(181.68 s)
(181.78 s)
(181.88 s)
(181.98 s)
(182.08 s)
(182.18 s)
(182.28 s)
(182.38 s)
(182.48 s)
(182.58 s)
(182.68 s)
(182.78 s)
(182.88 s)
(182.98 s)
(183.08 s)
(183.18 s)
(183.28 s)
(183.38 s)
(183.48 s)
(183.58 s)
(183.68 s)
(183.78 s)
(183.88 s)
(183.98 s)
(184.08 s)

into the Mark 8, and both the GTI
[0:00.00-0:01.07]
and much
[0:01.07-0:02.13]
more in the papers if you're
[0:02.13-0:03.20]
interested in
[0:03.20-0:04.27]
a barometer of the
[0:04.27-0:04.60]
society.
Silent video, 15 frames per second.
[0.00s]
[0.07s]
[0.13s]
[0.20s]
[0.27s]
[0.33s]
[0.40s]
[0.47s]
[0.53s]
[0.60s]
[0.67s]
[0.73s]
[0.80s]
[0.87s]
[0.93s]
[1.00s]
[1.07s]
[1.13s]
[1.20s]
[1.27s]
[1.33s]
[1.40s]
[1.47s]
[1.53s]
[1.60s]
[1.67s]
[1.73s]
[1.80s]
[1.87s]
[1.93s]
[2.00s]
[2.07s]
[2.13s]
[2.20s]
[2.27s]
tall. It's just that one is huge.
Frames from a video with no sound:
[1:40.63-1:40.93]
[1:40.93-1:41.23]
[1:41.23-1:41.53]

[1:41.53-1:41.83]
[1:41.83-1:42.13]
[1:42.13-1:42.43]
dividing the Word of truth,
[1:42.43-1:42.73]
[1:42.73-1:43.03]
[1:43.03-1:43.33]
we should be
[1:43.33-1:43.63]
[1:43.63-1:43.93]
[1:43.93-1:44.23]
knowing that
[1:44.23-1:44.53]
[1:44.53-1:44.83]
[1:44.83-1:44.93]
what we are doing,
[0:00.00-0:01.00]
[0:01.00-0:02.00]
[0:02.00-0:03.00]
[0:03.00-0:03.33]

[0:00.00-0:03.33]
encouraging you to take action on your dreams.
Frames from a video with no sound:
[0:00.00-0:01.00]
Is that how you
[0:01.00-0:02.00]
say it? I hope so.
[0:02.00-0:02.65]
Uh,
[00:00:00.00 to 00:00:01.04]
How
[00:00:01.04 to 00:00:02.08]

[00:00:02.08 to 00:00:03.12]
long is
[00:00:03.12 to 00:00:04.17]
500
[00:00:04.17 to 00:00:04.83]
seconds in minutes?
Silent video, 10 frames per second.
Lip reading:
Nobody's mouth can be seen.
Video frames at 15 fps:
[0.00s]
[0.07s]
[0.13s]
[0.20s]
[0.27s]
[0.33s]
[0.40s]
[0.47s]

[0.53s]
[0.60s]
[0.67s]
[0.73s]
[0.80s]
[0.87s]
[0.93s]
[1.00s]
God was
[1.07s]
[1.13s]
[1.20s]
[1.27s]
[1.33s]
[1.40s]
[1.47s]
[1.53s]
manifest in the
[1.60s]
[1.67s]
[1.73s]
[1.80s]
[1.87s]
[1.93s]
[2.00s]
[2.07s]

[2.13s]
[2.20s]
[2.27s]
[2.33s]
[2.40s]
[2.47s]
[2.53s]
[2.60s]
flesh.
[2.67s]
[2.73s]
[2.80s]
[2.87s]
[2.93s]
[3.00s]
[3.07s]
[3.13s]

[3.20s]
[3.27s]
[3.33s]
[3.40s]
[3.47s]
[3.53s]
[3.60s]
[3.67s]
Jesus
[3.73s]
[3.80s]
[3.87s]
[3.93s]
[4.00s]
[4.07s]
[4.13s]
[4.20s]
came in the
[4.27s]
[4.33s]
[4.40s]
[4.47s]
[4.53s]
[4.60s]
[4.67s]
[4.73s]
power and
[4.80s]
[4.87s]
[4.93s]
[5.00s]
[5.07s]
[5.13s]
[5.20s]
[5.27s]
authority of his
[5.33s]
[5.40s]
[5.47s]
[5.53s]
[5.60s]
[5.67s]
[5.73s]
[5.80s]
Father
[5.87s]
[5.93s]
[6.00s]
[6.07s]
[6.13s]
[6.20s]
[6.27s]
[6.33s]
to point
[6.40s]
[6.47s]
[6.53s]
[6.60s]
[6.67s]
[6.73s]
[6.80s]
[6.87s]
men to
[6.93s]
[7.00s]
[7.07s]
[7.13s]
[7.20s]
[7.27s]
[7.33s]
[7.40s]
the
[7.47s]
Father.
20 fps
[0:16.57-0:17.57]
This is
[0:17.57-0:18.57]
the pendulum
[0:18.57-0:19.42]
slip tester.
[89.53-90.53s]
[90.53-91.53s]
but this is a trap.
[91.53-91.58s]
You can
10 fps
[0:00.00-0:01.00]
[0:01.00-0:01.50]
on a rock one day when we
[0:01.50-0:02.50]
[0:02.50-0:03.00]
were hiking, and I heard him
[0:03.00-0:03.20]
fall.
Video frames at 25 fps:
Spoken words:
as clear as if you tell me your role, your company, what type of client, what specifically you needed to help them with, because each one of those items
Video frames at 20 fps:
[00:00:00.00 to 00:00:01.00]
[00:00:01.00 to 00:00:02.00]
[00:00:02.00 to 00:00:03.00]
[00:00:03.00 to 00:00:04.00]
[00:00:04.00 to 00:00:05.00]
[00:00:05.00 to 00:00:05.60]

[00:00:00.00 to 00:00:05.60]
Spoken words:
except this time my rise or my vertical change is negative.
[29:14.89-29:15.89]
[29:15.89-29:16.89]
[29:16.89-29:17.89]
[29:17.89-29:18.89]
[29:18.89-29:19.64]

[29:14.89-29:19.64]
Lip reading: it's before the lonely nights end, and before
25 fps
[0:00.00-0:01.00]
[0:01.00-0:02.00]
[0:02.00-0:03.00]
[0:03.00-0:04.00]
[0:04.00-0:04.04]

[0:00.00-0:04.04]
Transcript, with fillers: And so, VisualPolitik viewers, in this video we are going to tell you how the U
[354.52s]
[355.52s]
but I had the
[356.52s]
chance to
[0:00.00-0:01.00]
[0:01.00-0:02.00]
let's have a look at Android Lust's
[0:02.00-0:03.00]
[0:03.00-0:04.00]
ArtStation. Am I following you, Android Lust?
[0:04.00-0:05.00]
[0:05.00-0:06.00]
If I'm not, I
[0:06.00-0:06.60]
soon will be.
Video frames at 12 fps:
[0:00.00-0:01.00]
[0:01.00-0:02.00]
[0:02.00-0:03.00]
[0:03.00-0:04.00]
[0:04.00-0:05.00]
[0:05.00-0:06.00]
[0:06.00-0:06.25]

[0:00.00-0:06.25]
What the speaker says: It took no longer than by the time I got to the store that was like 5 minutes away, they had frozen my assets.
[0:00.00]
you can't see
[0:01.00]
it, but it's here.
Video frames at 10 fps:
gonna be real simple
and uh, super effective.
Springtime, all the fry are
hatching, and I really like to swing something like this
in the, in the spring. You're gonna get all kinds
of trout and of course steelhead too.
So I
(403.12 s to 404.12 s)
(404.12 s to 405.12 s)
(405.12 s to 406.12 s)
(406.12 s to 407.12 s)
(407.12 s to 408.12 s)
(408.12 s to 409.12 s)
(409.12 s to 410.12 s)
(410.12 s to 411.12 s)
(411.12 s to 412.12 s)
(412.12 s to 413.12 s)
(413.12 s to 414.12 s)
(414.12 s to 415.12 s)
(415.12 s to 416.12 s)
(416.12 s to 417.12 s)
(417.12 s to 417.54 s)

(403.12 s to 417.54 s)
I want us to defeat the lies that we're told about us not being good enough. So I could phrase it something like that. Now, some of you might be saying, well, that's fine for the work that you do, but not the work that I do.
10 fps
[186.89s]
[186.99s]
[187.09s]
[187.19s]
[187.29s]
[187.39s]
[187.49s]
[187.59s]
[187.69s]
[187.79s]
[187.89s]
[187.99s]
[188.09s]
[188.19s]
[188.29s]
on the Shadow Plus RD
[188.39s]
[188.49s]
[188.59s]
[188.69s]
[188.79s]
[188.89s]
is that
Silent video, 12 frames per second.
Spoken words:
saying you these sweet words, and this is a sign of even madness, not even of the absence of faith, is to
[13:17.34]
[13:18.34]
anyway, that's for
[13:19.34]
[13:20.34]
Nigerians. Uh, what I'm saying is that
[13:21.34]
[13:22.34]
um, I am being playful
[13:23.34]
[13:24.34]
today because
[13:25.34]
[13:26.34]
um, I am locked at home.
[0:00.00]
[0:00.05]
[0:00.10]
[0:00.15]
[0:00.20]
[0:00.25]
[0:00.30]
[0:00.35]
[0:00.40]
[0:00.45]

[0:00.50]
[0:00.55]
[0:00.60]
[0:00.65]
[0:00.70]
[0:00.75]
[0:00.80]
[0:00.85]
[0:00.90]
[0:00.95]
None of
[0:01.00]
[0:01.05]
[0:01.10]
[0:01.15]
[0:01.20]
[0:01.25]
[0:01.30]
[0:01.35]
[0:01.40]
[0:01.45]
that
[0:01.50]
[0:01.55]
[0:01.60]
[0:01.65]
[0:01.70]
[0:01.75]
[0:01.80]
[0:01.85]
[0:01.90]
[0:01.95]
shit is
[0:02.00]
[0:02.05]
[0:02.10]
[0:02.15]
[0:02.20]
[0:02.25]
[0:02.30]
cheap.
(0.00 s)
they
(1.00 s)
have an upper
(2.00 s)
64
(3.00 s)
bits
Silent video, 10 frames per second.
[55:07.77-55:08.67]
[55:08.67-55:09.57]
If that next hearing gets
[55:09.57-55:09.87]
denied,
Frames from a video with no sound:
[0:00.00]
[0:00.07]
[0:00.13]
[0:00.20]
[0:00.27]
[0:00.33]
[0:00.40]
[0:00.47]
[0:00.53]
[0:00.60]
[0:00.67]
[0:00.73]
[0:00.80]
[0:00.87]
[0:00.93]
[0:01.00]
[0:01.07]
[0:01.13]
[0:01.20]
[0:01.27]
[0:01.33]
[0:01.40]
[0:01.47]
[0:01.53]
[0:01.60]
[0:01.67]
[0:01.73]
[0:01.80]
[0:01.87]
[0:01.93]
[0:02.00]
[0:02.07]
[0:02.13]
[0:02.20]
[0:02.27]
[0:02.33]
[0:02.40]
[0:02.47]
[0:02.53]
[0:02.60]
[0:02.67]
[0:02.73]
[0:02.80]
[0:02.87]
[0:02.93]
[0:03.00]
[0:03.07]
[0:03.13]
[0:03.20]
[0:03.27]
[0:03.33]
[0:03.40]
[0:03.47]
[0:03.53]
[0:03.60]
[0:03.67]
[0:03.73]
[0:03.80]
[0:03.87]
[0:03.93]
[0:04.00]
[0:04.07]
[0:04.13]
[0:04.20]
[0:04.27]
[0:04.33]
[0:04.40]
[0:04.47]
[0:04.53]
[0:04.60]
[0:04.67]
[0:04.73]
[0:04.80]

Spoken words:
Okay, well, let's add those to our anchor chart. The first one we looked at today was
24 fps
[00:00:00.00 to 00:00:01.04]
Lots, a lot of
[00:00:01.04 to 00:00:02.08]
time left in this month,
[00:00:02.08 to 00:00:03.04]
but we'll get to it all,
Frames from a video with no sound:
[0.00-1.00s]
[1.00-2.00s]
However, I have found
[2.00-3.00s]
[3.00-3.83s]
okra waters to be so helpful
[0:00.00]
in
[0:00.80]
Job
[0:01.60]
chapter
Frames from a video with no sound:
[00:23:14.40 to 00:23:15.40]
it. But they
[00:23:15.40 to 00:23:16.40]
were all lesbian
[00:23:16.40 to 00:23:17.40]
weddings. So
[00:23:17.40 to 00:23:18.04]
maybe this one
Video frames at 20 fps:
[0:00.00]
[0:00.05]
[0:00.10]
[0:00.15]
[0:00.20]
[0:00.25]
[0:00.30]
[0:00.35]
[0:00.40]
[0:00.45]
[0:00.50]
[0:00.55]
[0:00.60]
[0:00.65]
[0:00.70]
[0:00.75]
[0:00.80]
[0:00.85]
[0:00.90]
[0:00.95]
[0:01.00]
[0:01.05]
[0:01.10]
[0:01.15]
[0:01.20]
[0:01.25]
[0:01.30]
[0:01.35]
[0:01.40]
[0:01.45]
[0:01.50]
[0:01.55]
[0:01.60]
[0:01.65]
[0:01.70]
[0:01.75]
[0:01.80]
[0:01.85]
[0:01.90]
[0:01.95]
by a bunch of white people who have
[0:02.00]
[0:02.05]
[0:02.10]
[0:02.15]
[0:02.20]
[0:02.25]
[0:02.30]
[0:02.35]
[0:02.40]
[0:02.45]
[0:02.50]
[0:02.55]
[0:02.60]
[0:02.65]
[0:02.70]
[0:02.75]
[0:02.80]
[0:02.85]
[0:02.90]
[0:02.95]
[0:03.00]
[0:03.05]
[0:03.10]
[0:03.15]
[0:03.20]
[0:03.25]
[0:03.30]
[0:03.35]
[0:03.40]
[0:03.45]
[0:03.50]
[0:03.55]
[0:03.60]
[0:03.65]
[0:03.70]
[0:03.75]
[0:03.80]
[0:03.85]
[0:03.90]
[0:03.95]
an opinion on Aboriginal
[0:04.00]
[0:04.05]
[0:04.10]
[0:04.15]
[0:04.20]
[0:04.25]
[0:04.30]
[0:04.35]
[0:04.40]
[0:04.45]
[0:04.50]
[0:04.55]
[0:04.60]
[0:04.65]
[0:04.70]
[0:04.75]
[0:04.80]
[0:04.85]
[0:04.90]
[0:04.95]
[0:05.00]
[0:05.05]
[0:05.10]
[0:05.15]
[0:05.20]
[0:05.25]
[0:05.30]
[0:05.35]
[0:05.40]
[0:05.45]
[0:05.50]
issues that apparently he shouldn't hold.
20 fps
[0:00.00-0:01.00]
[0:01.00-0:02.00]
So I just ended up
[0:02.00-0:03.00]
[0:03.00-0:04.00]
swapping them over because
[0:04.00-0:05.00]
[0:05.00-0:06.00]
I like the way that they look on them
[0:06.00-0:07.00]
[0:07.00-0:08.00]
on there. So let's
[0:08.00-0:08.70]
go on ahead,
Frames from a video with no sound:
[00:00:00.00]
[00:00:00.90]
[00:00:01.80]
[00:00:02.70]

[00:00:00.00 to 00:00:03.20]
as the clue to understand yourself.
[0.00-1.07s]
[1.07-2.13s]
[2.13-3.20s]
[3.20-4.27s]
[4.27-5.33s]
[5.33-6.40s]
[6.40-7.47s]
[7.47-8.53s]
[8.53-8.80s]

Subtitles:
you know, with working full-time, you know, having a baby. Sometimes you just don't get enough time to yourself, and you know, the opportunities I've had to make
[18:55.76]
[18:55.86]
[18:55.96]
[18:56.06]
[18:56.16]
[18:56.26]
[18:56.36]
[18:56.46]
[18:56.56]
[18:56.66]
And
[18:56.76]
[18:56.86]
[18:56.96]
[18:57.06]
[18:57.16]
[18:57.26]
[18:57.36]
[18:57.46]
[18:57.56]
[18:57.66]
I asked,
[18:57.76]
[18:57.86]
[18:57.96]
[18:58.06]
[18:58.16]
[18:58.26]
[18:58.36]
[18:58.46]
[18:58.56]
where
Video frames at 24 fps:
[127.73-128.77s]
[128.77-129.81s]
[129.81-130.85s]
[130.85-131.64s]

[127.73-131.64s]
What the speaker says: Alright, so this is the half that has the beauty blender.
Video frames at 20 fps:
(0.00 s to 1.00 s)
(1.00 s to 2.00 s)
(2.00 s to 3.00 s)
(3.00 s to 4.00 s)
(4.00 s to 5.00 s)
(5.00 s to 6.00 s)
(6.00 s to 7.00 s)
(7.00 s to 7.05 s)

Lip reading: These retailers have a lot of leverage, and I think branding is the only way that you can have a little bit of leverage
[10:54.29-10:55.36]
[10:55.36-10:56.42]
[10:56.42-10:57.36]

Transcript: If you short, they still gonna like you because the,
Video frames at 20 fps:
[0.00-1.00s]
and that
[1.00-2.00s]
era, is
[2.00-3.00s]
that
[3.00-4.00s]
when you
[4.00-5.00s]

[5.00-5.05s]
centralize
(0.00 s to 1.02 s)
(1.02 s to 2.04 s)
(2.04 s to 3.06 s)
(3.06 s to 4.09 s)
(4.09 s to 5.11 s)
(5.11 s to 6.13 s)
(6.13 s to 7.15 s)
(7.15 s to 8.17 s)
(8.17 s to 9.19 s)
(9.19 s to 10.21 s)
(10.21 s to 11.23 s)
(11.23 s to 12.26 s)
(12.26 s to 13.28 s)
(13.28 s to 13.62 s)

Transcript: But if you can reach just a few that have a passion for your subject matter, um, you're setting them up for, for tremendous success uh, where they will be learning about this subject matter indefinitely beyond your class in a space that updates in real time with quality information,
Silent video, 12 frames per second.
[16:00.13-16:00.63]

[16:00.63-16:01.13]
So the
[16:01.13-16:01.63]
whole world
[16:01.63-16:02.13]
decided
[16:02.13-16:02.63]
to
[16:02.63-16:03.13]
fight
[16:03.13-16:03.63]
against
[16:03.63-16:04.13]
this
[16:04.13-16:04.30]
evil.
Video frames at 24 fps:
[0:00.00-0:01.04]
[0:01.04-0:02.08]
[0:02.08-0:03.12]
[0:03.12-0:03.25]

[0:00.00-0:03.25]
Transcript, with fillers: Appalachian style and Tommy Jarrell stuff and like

##########

Please make an exact copy of the lines above from the line with "[0:08.00-0:08.70]" through the line with "(13.28 s to 13.62 s)", both ends included.

-- Solution below --
[0:08.00-0:08.70]
go on ahead,
Frames from a video with no sound:
[00:00:00.00]
[00:00:00.90]
[00:00:01.80]
[00:00:02.70]

[00:00:00.00 to 00:00:03.20]
as the clue to understand yourself.
[0.00-1.07s]
[1.07-2.13s]
[2.13-3.20s]
[3.20-4.27s]
[4.27-5.33s]
[5.33-6.40s]
[6.40-7.47s]
[7.47-8.53s]
[8.53-8.80s]

Subtitles:
you know, with working full-time, you know, having a baby. Sometimes you just don't get enough time to yourself, and you know, the opportunities I've had to make
[18:55.76]
[18:55.86]
[18:55.96]
[18:56.06]
[18:56.16]
[18:56.26]
[18:56.36]
[18:56.46]
[18:56.56]
[18:56.66]
And
[18:56.76]
[18:56.86]
[18:56.96]
[18:57.06]
[18:57.16]
[18:57.26]
[18:57.36]
[18:57.46]
[18:57.56]
[18:57.66]
I asked,
[18:57.76]
[18:57.86]
[18:57.96]
[18:58.06]
[18:58.16]
[18:58.26]
[18:58.36]
[18:58.46]
[18:58.56]
where
Video frames at 24 fps:
[127.73-128.77s]
[128.77-129.81s]
[129.81-130.85s]
[130.85-131.64s]

[127.73-131.64s]
What the speaker says: Alright, so this is the half that has the beauty blender.
Video frames at 20 fps:
(0.00 s to 1.00 s)
(1.00 s to 2.00 s)
(2.00 s to 3.00 s)
(3.00 s to 4.00 s)
(4.00 s to 5.00 s)
(5.00 s to 6.00 s)
(6.00 s to 7.00 s)
(7.00 s to 7.05 s)

Lip reading: These retailers have a lot of leverage, and I think branding is the only way that you can have a little bit of leverage
[10:54.29-10:55.36]
[10:55.36-10:56.42]
[10:56.42-10:57.36]

Transcript: If you short, they still gonna like you because the,
Video frames at 20 fps:
[0.00-1.00s]
and that
[1.00-2.00s]
era, is
[2.00-3.00s]
that
[3.00-4.00s]
when you
[4.00-5.00s]

[5.00-5.05s]
centralize
(0.00 s to 1.02 s)
(1.02 s to 2.04 s)
(2.04 s to 3.06 s)
(3.06 s to 4.09 s)
(4.09 s to 5.11 s)
(5.11 s to 6.13 s)
(6.13 s to 7.15 s)
(7.15 s to 8.17 s)
(8.17 s to 9.19 s)
(9.19 s to 10.21 s)
(10.21 s to 11.23 s)
(11.23 s to 12.26 s)
(12.26 s to 13.28 s)
(13.28 s to 13.62 s)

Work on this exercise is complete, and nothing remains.